L.A. Unified School District administrators say they’re taking steps to possibly revoke a charter school they approved several years ago after an audit uncovered fraud of nearly $3 million.

L.A. Unified’s Office of Inspector General audited the 2007–2009 financial records of New Academy Canoga Park Elementary school. Investigators found that the principal had withdrawn more than a million dollars in school funds – and had deposited the money into his personal investment account. Auditors also couldn’t find $106,000 in student attendance funds from the L.A. County Office of Education.

"We take these findings very seriously," said Jose Cole-Gutierrez, head of the office that monitors this and nearly 200 other L.A. Unified-approved charter schools. Annual audits submitted by the board of New Academy Canoga Park Elementary didn’t indicate that any money was missing.

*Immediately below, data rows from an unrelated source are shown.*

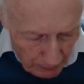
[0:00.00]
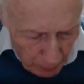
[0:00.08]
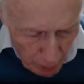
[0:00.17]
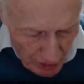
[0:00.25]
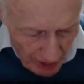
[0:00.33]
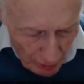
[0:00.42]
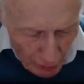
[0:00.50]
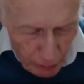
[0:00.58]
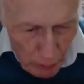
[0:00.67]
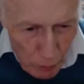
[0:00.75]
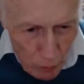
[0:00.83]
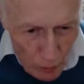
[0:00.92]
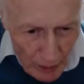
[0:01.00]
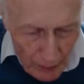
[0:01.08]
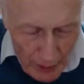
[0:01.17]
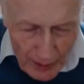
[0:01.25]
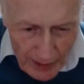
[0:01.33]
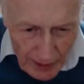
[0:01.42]
Boy Scouts from all
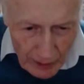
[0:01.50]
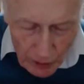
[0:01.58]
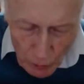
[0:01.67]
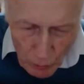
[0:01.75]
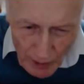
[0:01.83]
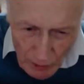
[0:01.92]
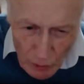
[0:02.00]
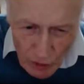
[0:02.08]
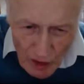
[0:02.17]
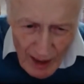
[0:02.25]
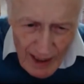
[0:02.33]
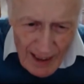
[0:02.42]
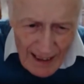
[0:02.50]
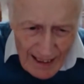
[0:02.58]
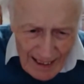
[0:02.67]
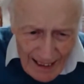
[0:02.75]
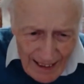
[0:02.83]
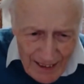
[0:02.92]
over England and Wales,
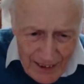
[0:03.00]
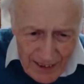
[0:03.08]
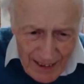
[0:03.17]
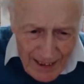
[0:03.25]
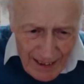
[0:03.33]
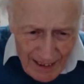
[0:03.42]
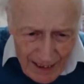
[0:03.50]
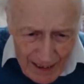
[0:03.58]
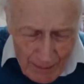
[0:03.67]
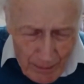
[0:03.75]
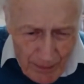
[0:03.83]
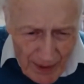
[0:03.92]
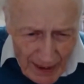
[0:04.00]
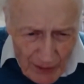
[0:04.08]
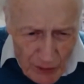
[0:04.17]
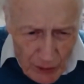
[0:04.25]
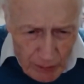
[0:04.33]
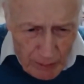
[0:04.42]
and they
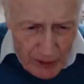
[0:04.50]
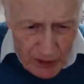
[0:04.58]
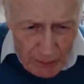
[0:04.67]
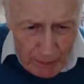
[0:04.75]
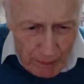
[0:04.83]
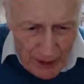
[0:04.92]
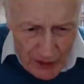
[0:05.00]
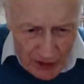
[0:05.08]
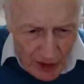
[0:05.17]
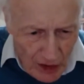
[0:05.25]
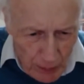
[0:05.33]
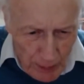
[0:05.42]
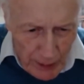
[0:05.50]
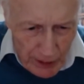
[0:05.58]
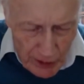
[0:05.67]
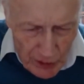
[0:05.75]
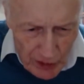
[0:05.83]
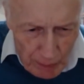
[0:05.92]
gave us some basic
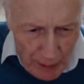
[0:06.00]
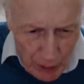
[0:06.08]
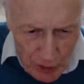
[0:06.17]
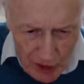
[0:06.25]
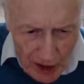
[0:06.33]
experience in mountain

"Obviously these monies are to be spent in honor of the public trust and to educate children," he said. Cole-Gutierrez said L.A. Unified’s moved swiftly to close charters that fail to meet academic or financial standards.

The district superintendent has taken the first step toward revoking New Academy Canoga Park Elementary’s charter. New Economics For Women – a 26-year old non-profit housing developer that seeks to strengthen the family unit – founded and built the school. Campus administrators were not available for comment.

Stephanie Farland studies charter school policy for the California School Boards Association. She doesn’t believe that fraud runs rampant at charters, but she said it’s common for them to lack effective oversight. "A lot of these little charter schools just don’t have sophisticated boards and they don’t have the proper training, quite frankly, in how to govern a school," Farland said.

State law allows charters to set their own curricula and budgets. Many of the state’s charter schools are run by multiple-campus companies that do have the money to closely supervise individual schools.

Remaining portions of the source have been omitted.